*** Opening of SUPPLIED RECORDS ***
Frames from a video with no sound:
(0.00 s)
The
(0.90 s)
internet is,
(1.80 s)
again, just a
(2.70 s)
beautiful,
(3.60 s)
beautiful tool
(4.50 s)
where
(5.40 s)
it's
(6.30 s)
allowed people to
*** Close of SUPPLIED RECORDS ***
*** Opening of SUPPLIED RECORDS ***
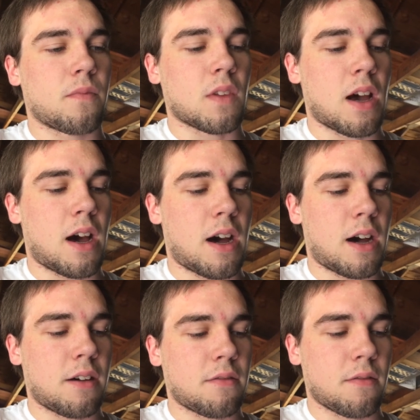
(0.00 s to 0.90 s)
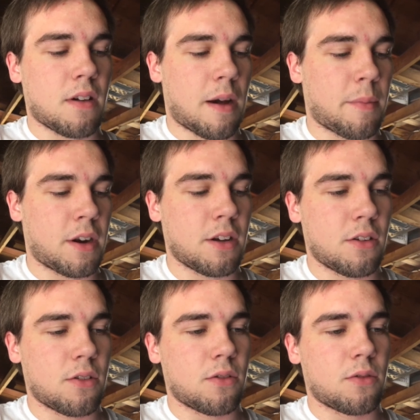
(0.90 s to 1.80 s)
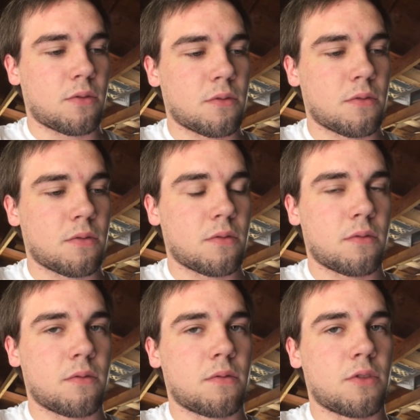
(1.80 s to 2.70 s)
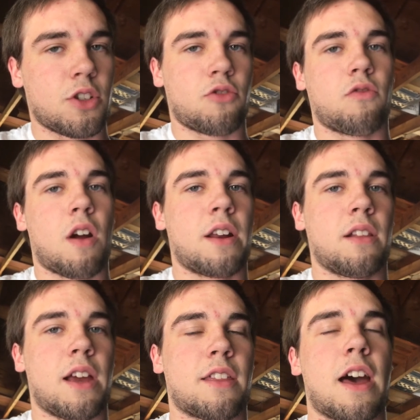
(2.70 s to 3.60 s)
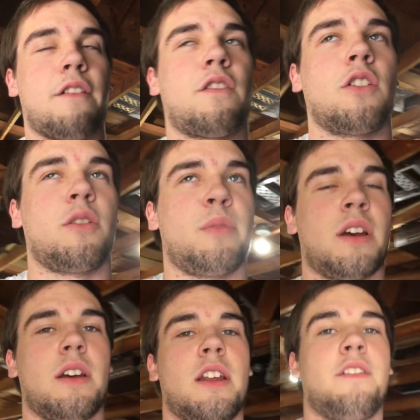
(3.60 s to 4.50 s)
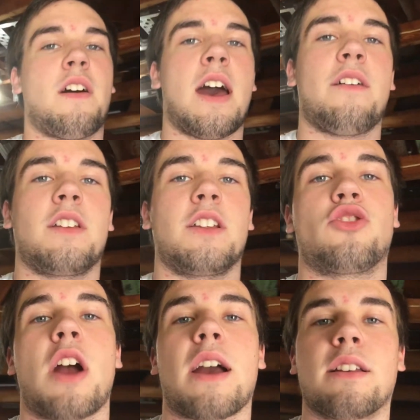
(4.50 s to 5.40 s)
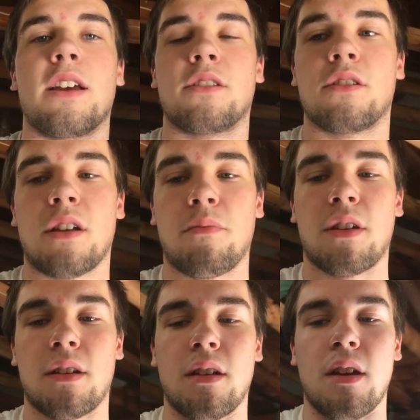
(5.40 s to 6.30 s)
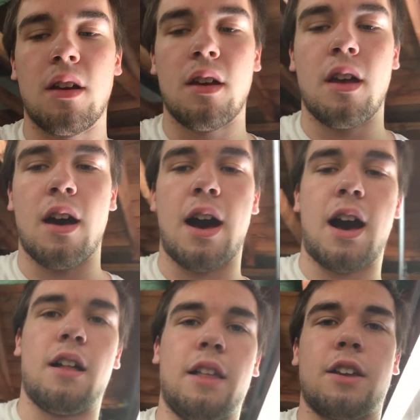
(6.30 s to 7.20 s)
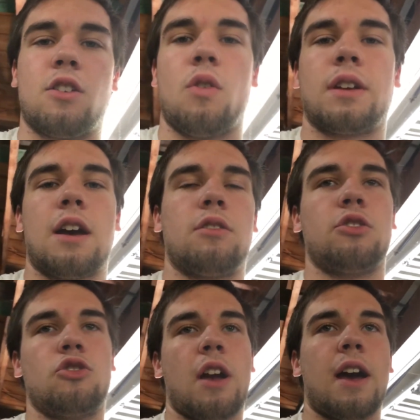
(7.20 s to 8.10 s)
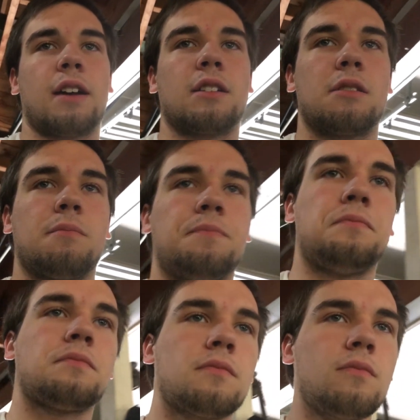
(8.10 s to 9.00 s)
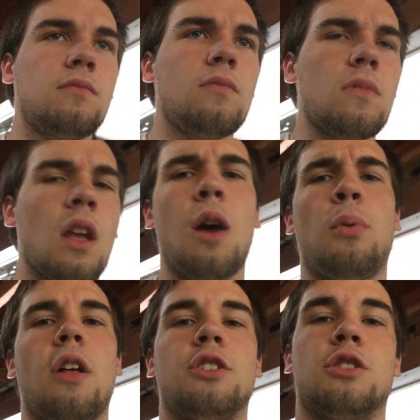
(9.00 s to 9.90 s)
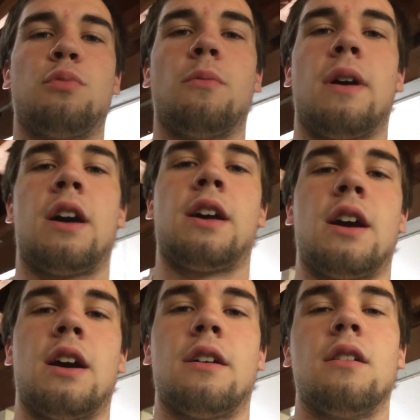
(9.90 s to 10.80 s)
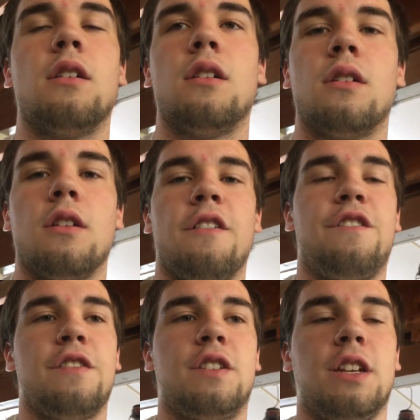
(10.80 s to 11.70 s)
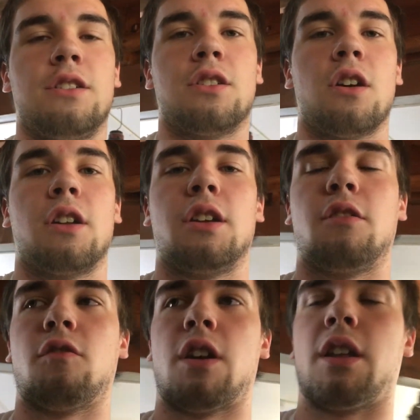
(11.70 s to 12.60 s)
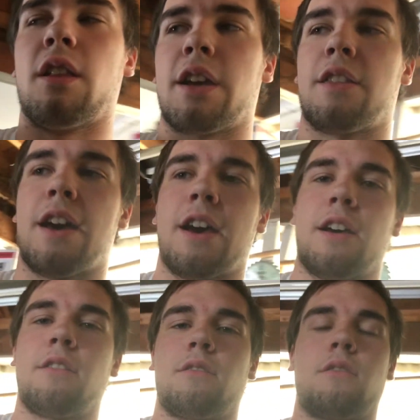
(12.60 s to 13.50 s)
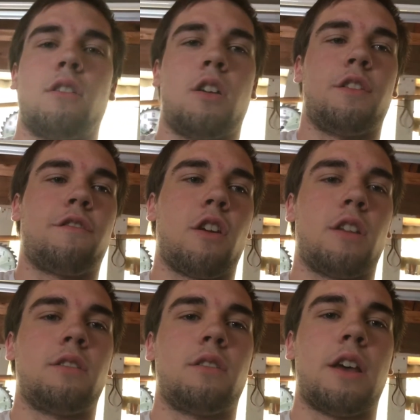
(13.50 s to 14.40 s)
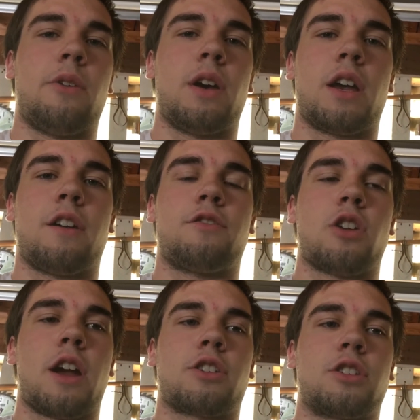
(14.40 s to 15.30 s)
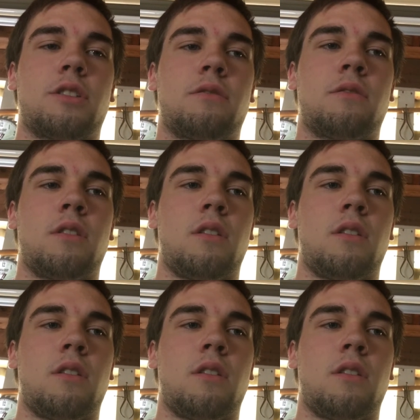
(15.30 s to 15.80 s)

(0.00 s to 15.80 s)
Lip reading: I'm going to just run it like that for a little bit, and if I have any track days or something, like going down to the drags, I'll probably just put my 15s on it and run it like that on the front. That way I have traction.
*** Close of SUPPLIED RECORDS ***
*** Opening of SUPPLIED RECORDS ***
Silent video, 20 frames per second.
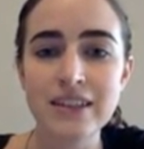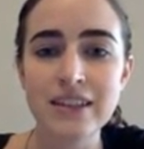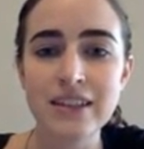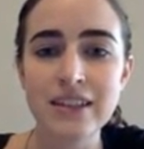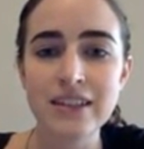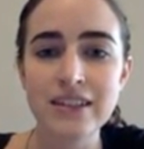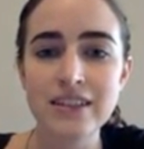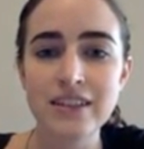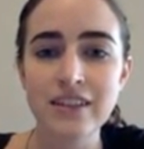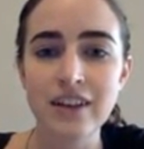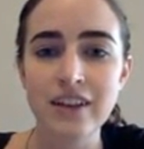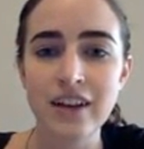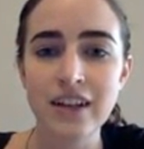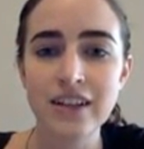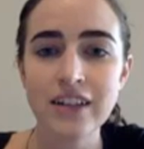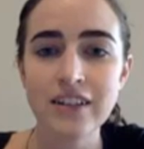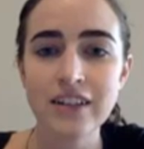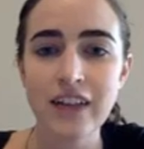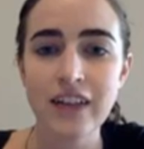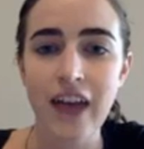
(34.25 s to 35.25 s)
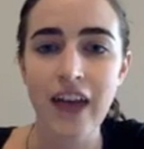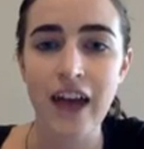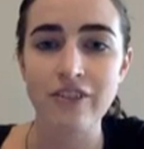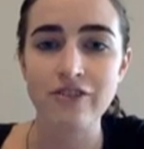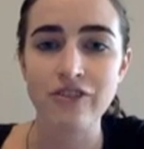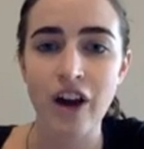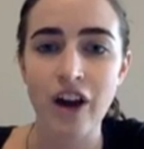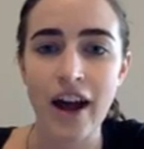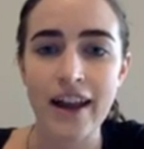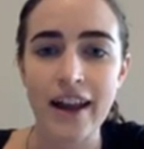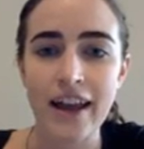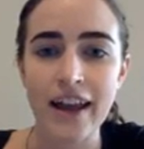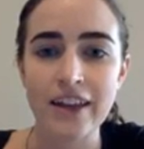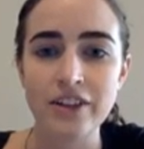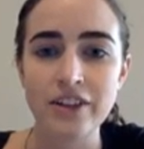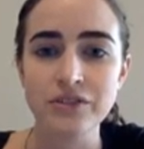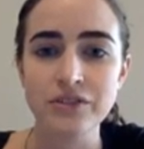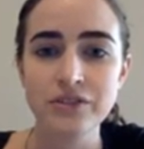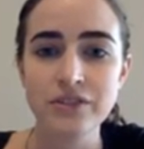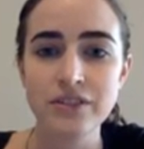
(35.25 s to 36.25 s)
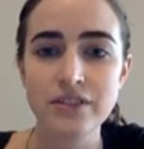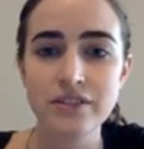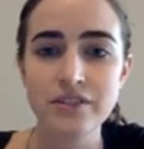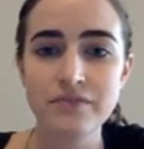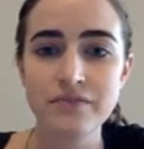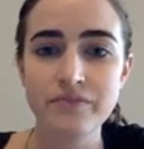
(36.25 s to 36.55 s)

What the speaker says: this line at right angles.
*** Close of SUPPLIED RECORDS ***
→ ASSIGNED TASK
Up in the listing, locate the line with "(35.25 s to 36.25 s)"; print it and every line after it down to the line with "What the speaker", which is included too. Skip the pictures.

→ EXERCISE RESULT
(35.25 s to 36.25 s)
(36.25 s to 36.55 s)

What the speaker says: this line at right angles.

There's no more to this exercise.